According to her Twitter profile, Elizabeth Harris is "going to suck 2017 dicks in 2017". No surprise then, if her first official album – or her second, depending on how they are counted – remains quite similar to her three releases last year: Cum Cake, S.T.D., and Audacious. With Queen Elizabitch, once again, the Chicago rapper delivers very hardcore pornographic lyrics. Compared to her, Lil' Kim would look like a nun. The humorous "CPR", for example, is dedicated to her passion for sex, and it is full of suction and orgasmic sounds. "I got 3 holes for it like a pretzel", does she say on it; or "I fuck doggy style so much I need to go to the vet". And on "Cumshot", she expects her partner to ejaculate in each of her orifices. Isn't that classy?
The exaggeratedly explicit lyrics on Queen Elizabitch are misleading, though. In reality, CupcakKe's targets a large audience. While tracks like "Author", "Quick Thought" and the threatening "Tarzan" use harrowing and repetitive sounds, not too far from those of drill music – after all, Elizabeth used to be a classmate of Chief Keef – others have more mainstream melodies, like the diss track "33rd", or the bouncy "CPR", "Biggie Smalls", and "Cumshot". The aura of Harris, as a matter of fact, goes much beyond rap's little world. She featured on pop singer Charli XCX's last mixtape, and she is also a muse to some homosexuals. A true champion of the LGBT cause, she recently offered a hotel room to a young gay fan kicked out of his home.
As nasty as she wanna be, CupcakKe is still a gentle one. A closer look at her lyrics testifies about her ethics. "Biggie Smalls" is not only the pop song of the album: it is a hymn to all kinds of bodies, and a charge against the canons of beauty. "Barcodes" defends the right for women to control their sexuality, be it only dedicated to pleasure.

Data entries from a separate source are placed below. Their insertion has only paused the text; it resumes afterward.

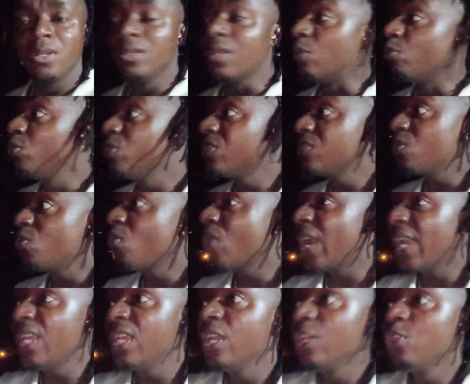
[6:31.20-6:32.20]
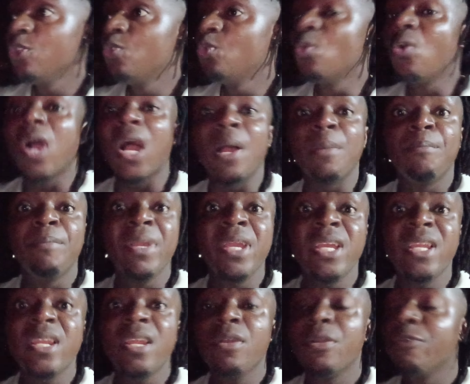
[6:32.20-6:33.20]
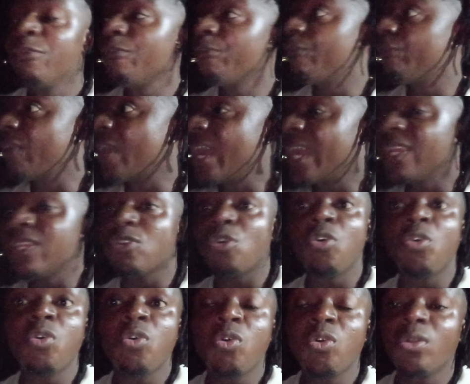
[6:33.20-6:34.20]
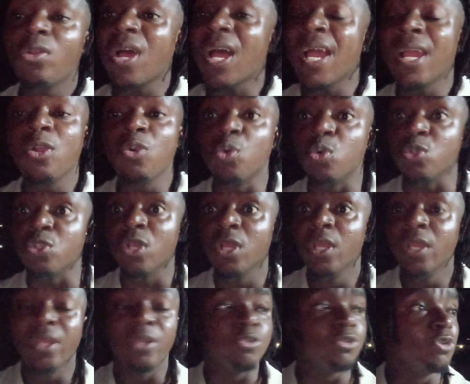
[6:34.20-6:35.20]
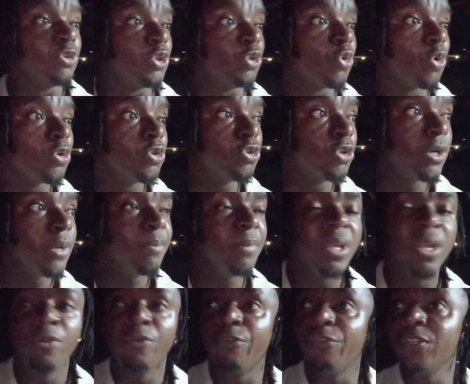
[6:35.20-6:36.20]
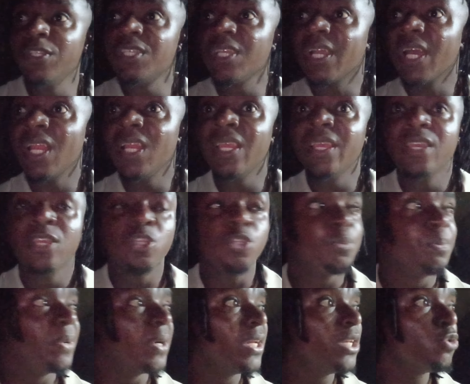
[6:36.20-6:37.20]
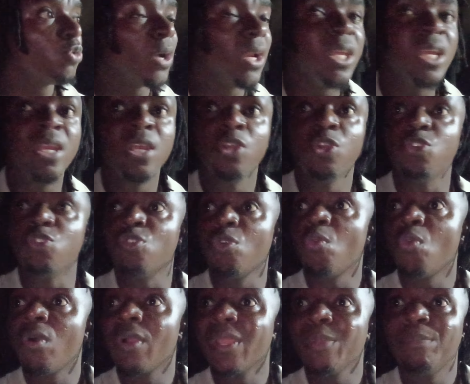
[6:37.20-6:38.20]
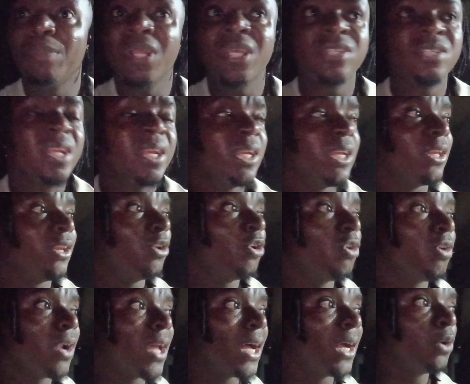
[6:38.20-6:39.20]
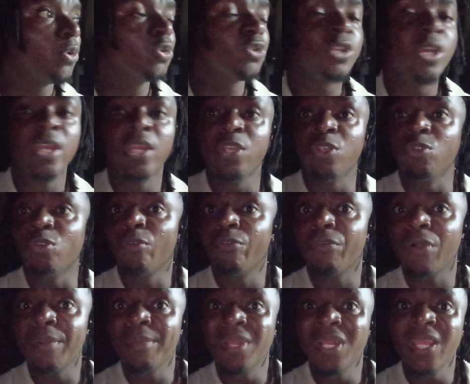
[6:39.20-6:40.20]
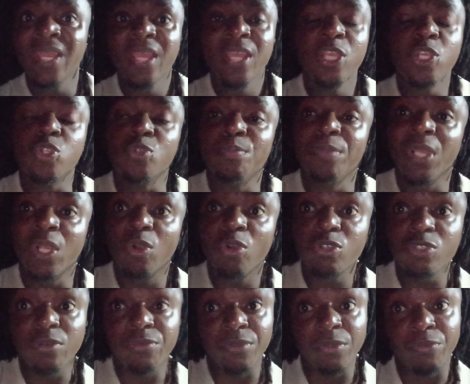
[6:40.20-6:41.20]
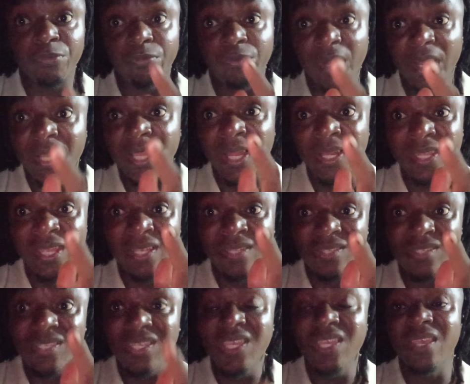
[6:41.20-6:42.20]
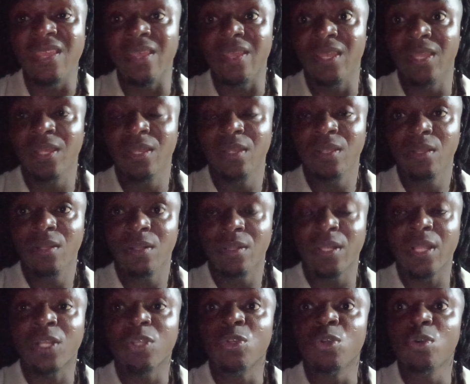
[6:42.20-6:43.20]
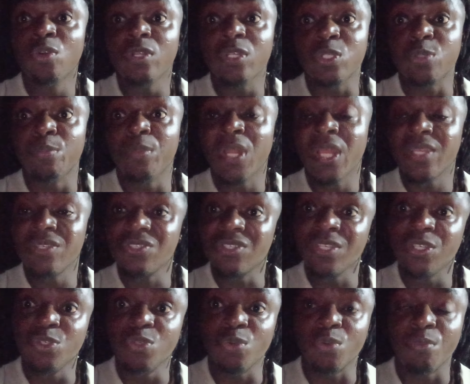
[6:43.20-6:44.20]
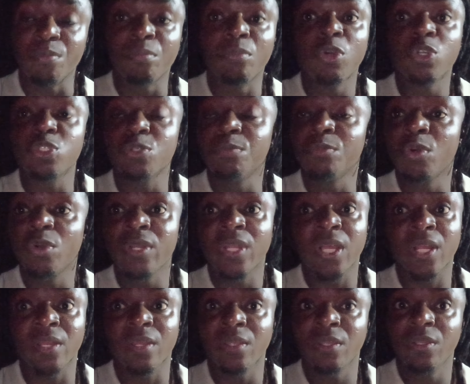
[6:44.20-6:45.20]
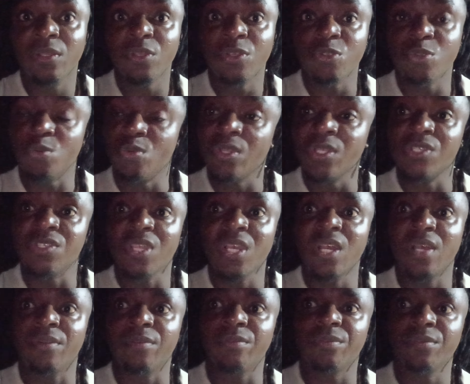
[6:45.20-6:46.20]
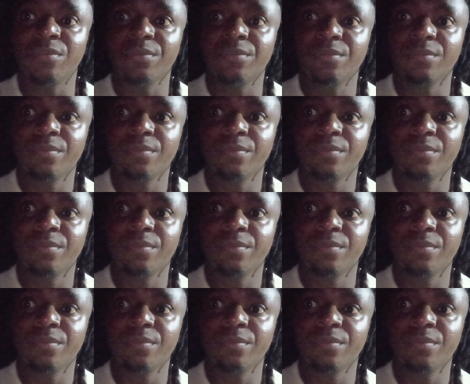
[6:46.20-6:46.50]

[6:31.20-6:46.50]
The reason why you are being fight all angles in your dream, physically, spiritually, in your working place, in all angles, in your family, is because of the fact that they see that God is blessing you much more than you deserve.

As soon as with "Scraps", the first song, Harris talks about the world sufferings. She describes in a raw way the context in which she grew up – as a teenager, she's been homeless for a while – and she spits at her absent father. And with a new episode of her "Reality" series, she delivers social comments, a cappella.

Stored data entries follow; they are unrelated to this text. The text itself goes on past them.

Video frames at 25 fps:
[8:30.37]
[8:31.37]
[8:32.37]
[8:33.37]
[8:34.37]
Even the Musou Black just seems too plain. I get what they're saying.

As a matter of fact, this is some kind of conscious rap. Queen Elizabitch, as CupcakKe's other projects, tells us an old story: the one about the oppressed - the poor, the black, the women, and the ugly, all of them - and their never-ending battles. At the end of the day, the only distinguishing feature of the rapper is her banalization of pornography, a sign of our times.